[Given entries — start]

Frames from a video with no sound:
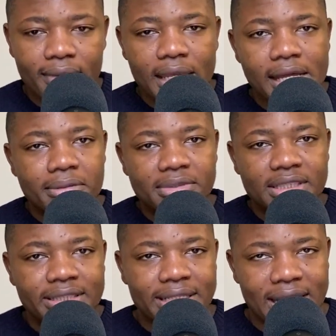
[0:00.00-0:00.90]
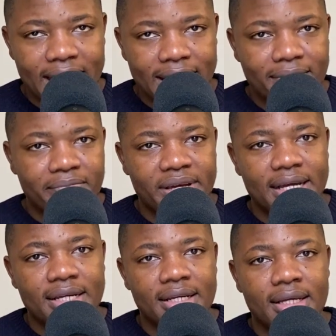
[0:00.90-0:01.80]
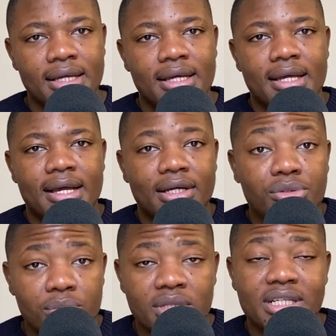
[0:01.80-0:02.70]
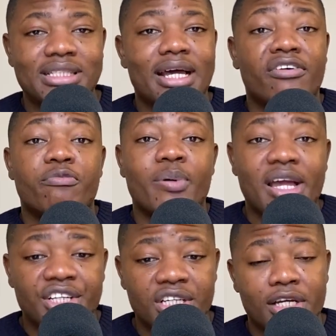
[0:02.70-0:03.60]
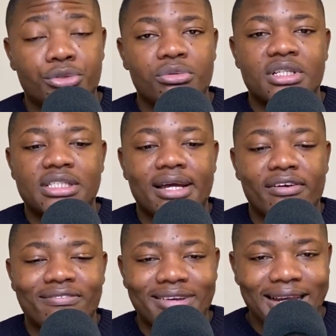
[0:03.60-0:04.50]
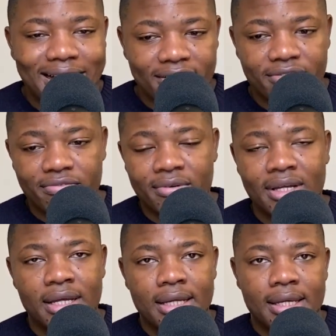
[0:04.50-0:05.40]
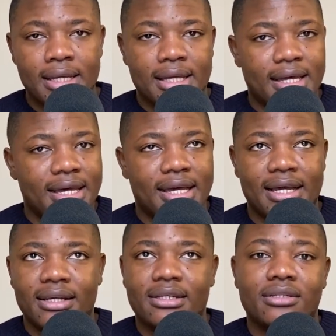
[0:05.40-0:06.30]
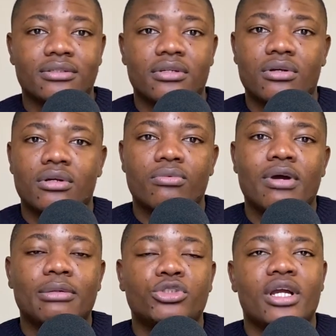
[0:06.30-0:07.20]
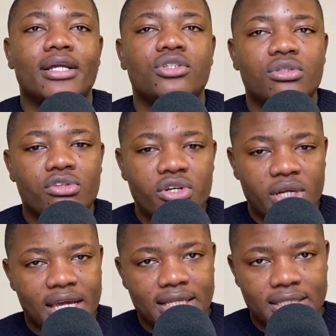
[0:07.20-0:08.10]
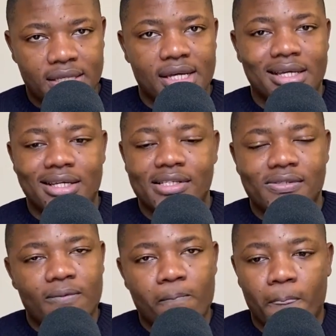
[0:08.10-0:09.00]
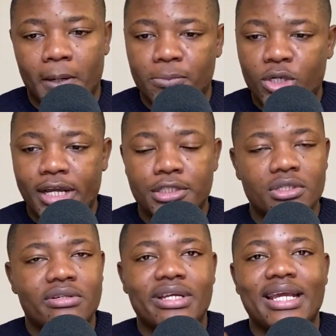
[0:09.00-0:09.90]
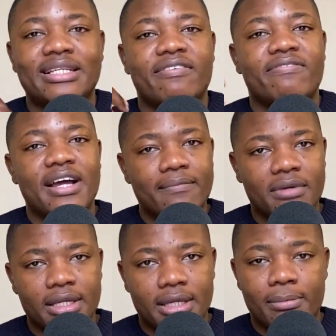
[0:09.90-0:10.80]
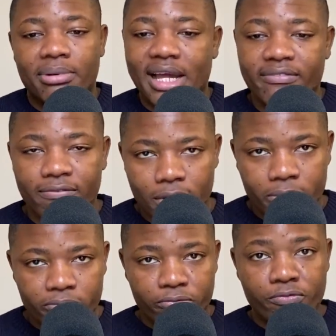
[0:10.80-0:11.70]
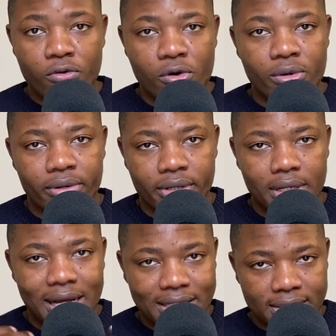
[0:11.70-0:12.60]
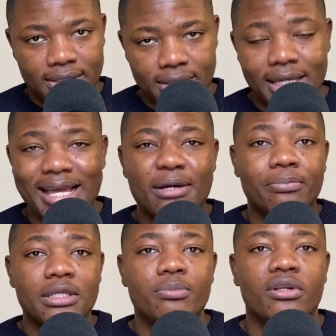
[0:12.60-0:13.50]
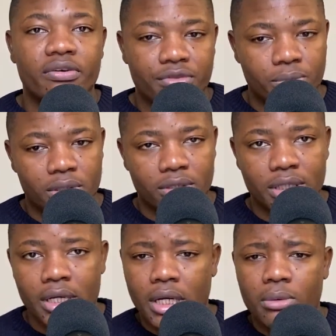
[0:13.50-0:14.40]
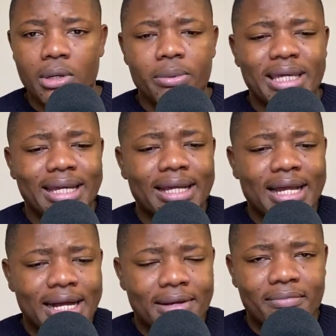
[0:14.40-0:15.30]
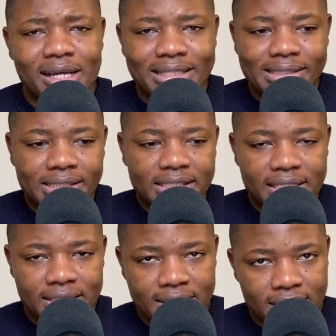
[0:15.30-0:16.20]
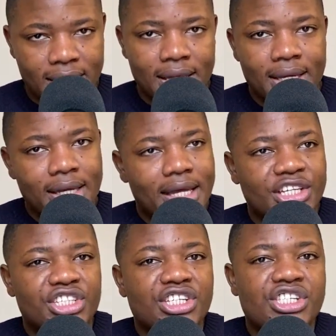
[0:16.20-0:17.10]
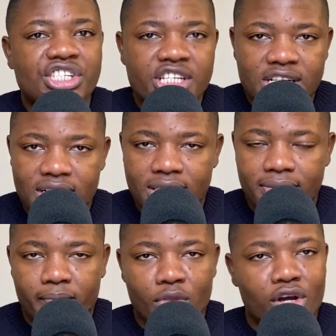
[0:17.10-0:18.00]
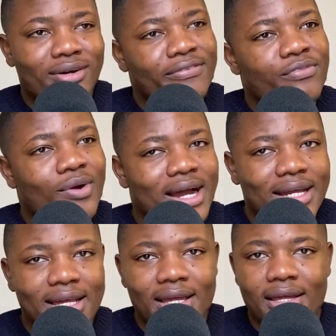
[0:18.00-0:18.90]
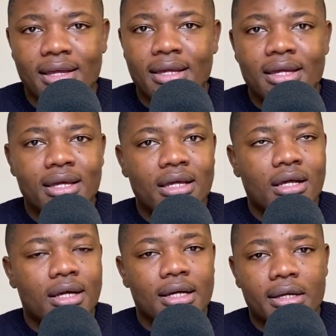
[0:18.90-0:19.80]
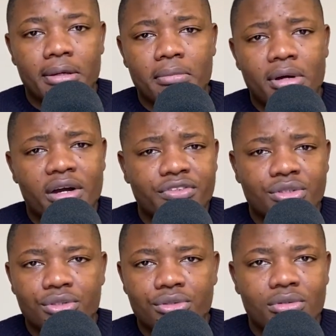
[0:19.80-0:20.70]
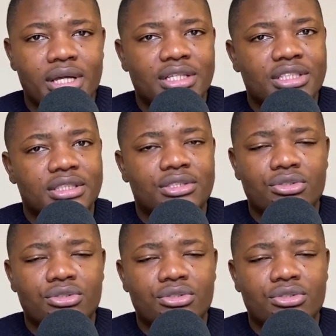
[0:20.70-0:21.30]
I'm just glad I'm back. I do this out of passion. I do this out of love. And what I'm trying to create here is I'm trying to create a family, a platform for us, the young people of the world, where we can come and sit and just chill on a Friday afternoon and just,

[Given entries — finish]

Work instruction:
Each entry above should be copied exactly. The pictures should not.

Completed exercise:
Frames from a video with no sound:
[0:00.00-0:00.90]
[0:00.90-0:01.80]
[0:01.80-0:02.70]
[0:02.70-0:03.60]
[0:03.60-0:04.50]
[0:04.50-0:05.40]
[0:05.40-0:06.30]
[0:06.30-0:07.20]
[0:07.20-0:08.10]
[0:08.10-0:09.00]
[0:09.00-0:09.90]
[0:09.90-0:10.80]
[0:10.80-0:11.70]
[0:11.70-0:12.60]
[0:12.60-0:13.50]
[0:13.50-0:14.40]
[0:14.40-0:15.30]
[0:15.30-0:16.20]
[0:16.20-0:17.10]
[0:17.10-0:18.00]
[0:18.00-0:18.90]
[0:18.90-0:19.80]
[0:19.80-0:20.70]
[0:20.70-0:21.30]
I'm just glad I'm back. I do this out of passion. I do this out of love. And what I'm trying to create here is I'm trying to create a family, a platform for us, the young people of the world, where we can come and sit and just chill on a Friday afternoon and just,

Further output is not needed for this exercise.